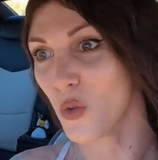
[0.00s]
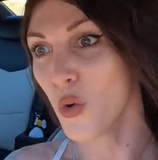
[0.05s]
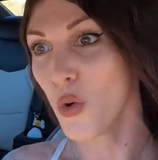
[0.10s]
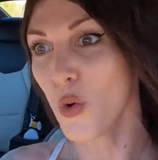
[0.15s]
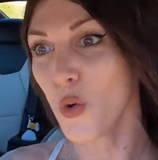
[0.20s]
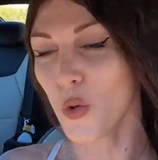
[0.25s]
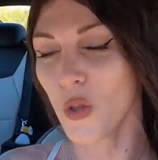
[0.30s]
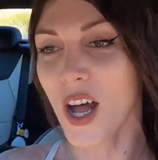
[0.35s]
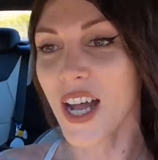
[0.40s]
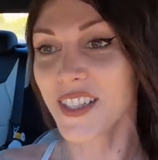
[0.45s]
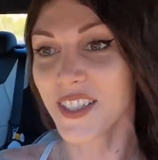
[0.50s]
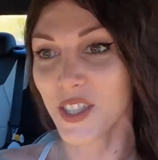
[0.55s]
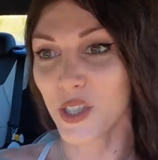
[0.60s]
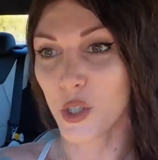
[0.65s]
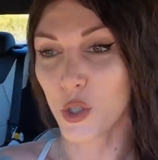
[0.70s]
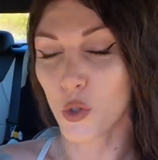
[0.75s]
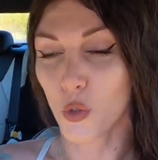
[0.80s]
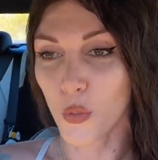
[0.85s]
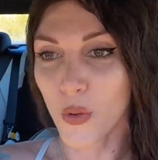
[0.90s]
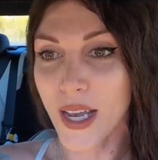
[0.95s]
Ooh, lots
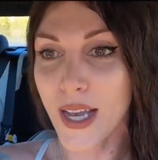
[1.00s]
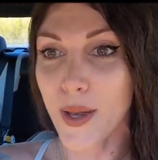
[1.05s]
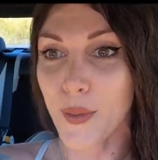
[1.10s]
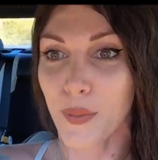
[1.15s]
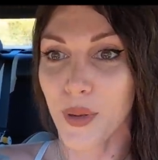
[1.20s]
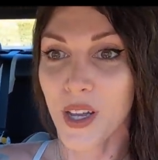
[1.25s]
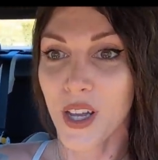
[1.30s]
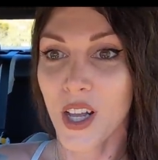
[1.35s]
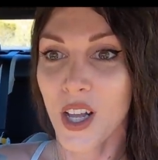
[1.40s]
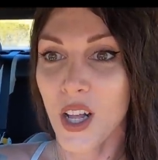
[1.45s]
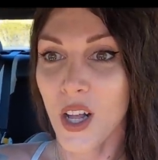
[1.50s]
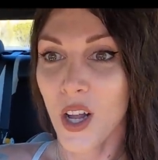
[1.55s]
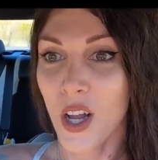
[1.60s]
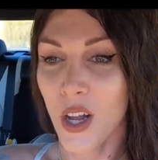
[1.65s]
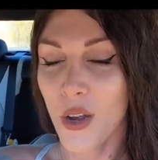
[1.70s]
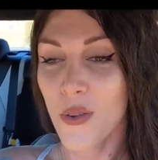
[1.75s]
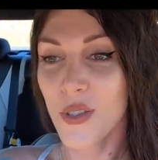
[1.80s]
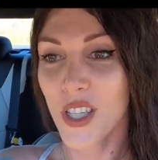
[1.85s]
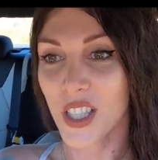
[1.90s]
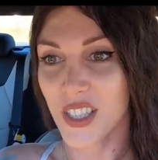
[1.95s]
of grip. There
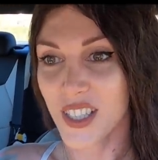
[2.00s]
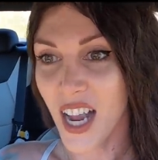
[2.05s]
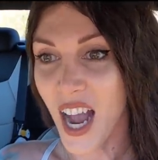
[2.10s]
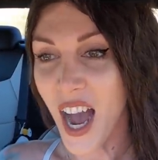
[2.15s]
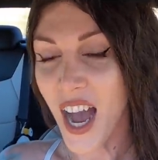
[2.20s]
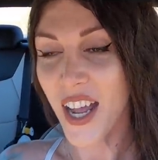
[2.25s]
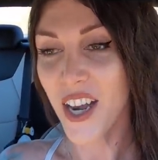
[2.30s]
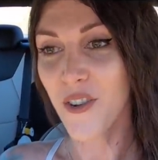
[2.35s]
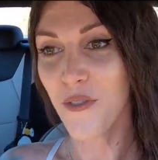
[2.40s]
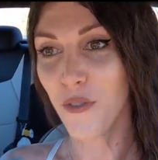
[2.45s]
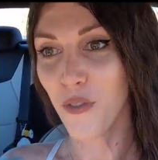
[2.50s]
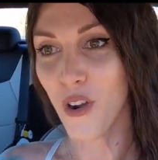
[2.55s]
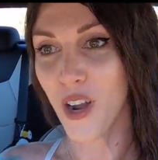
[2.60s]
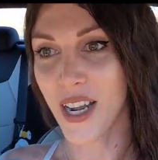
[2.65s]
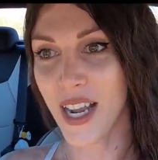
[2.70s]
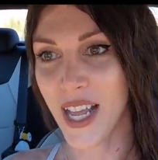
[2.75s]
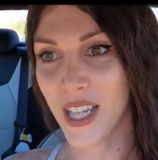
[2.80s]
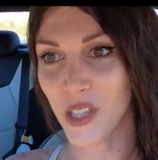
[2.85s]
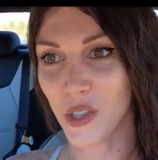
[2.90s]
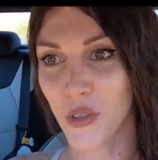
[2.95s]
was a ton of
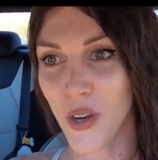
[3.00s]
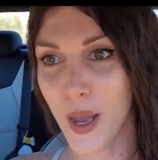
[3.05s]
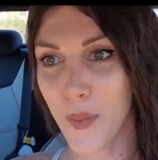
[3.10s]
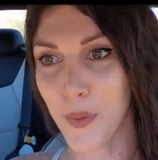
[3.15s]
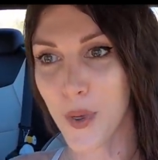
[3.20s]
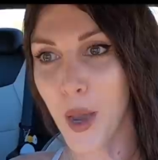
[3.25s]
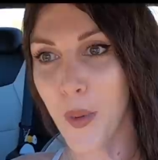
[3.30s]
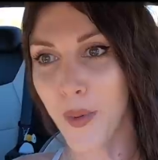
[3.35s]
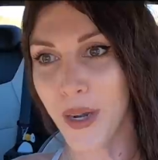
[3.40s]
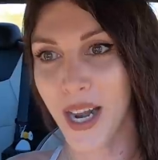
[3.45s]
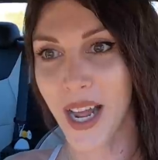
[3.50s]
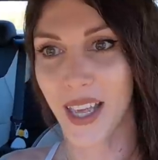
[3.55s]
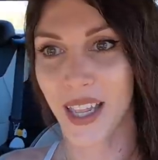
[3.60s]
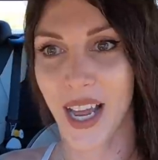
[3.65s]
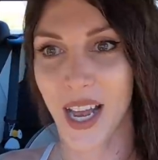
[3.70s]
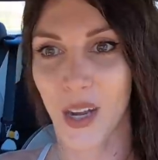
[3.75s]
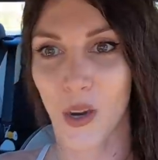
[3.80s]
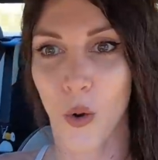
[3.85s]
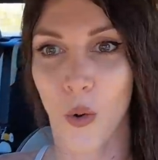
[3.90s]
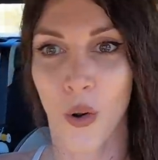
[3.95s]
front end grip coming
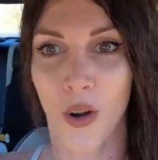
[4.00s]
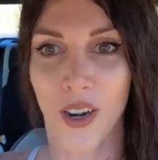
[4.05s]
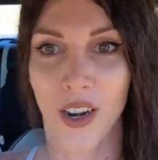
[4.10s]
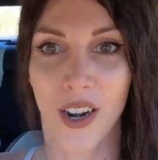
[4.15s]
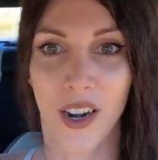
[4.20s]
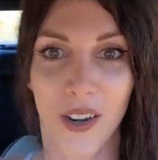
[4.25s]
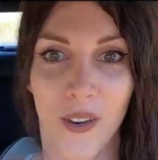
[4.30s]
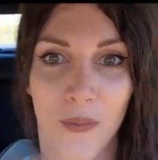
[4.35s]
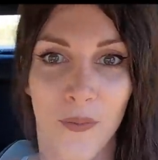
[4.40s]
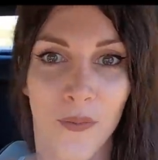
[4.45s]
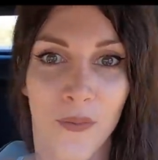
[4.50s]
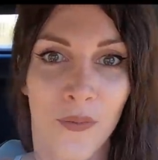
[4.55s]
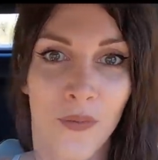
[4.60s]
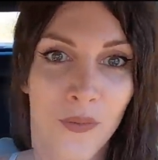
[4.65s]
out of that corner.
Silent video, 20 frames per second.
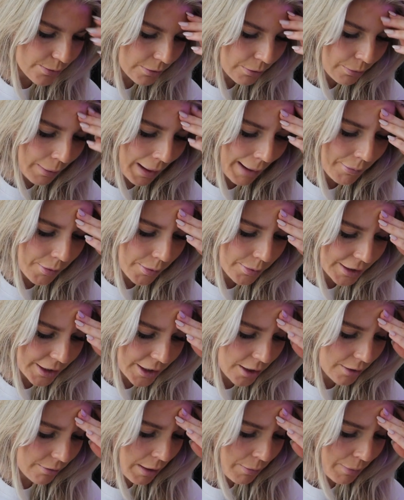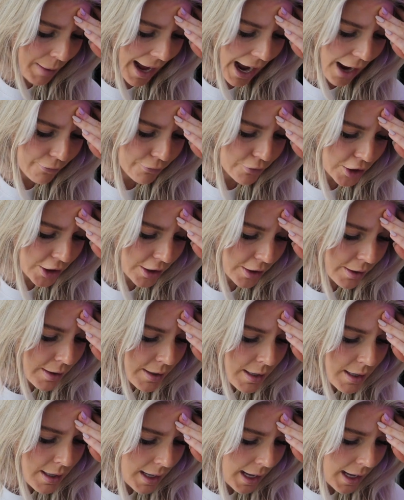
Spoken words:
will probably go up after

★ ★ ★

Write out all of the data above exactly, without any of its pictures.

[0.00s]
[0.05s]
[0.10s]
[0.15s]
[0.20s]
[0.25s]
[0.30s]
[0.35s]
[0.40s]
[0.45s]
[0.50s]
[0.55s]
[0.60s]
[0.65s]
[0.70s]
[0.75s]
[0.80s]
[0.85s]
[0.90s]
[0.95s]
Ooh, lots
[1.00s]
[1.05s]
[1.10s]
[1.15s]
[1.20s]
[1.25s]
[1.30s]
[1.35s]
[1.40s]
[1.45s]
[1.50s]
[1.55s]
[1.60s]
[1.65s]
[1.70s]
[1.75s]
[1.80s]
[1.85s]
[1.90s]
[1.95s]
of grip. There
[2.00s]
[2.05s]
[2.10s]
[2.15s]
[2.20s]
[2.25s]
[2.30s]
[2.35s]
[2.40s]
[2.45s]
[2.50s]
[2.55s]
[2.60s]
[2.65s]
[2.70s]
[2.75s]
[2.80s]
[2.85s]
[2.90s]
[2.95s]
was a ton of
[3.00s]
[3.05s]
[3.10s]
[3.15s]
[3.20s]
[3.25s]
[3.30s]
[3.35s]
[3.40s]
[3.45s]
[3.50s]
[3.55s]
[3.60s]
[3.65s]
[3.70s]
[3.75s]
[3.80s]
[3.85s]
[3.90s]
[3.95s]
front end grip coming
[4.00s]
[4.05s]
[4.10s]
[4.15s]
[4.20s]
[4.25s]
[4.30s]
[4.35s]
[4.40s]
[4.45s]
[4.50s]
[4.55s]
[4.60s]
[4.65s]
out of that corner.
Silent video, 20 frames per second.
Spoken words:
will probably go up after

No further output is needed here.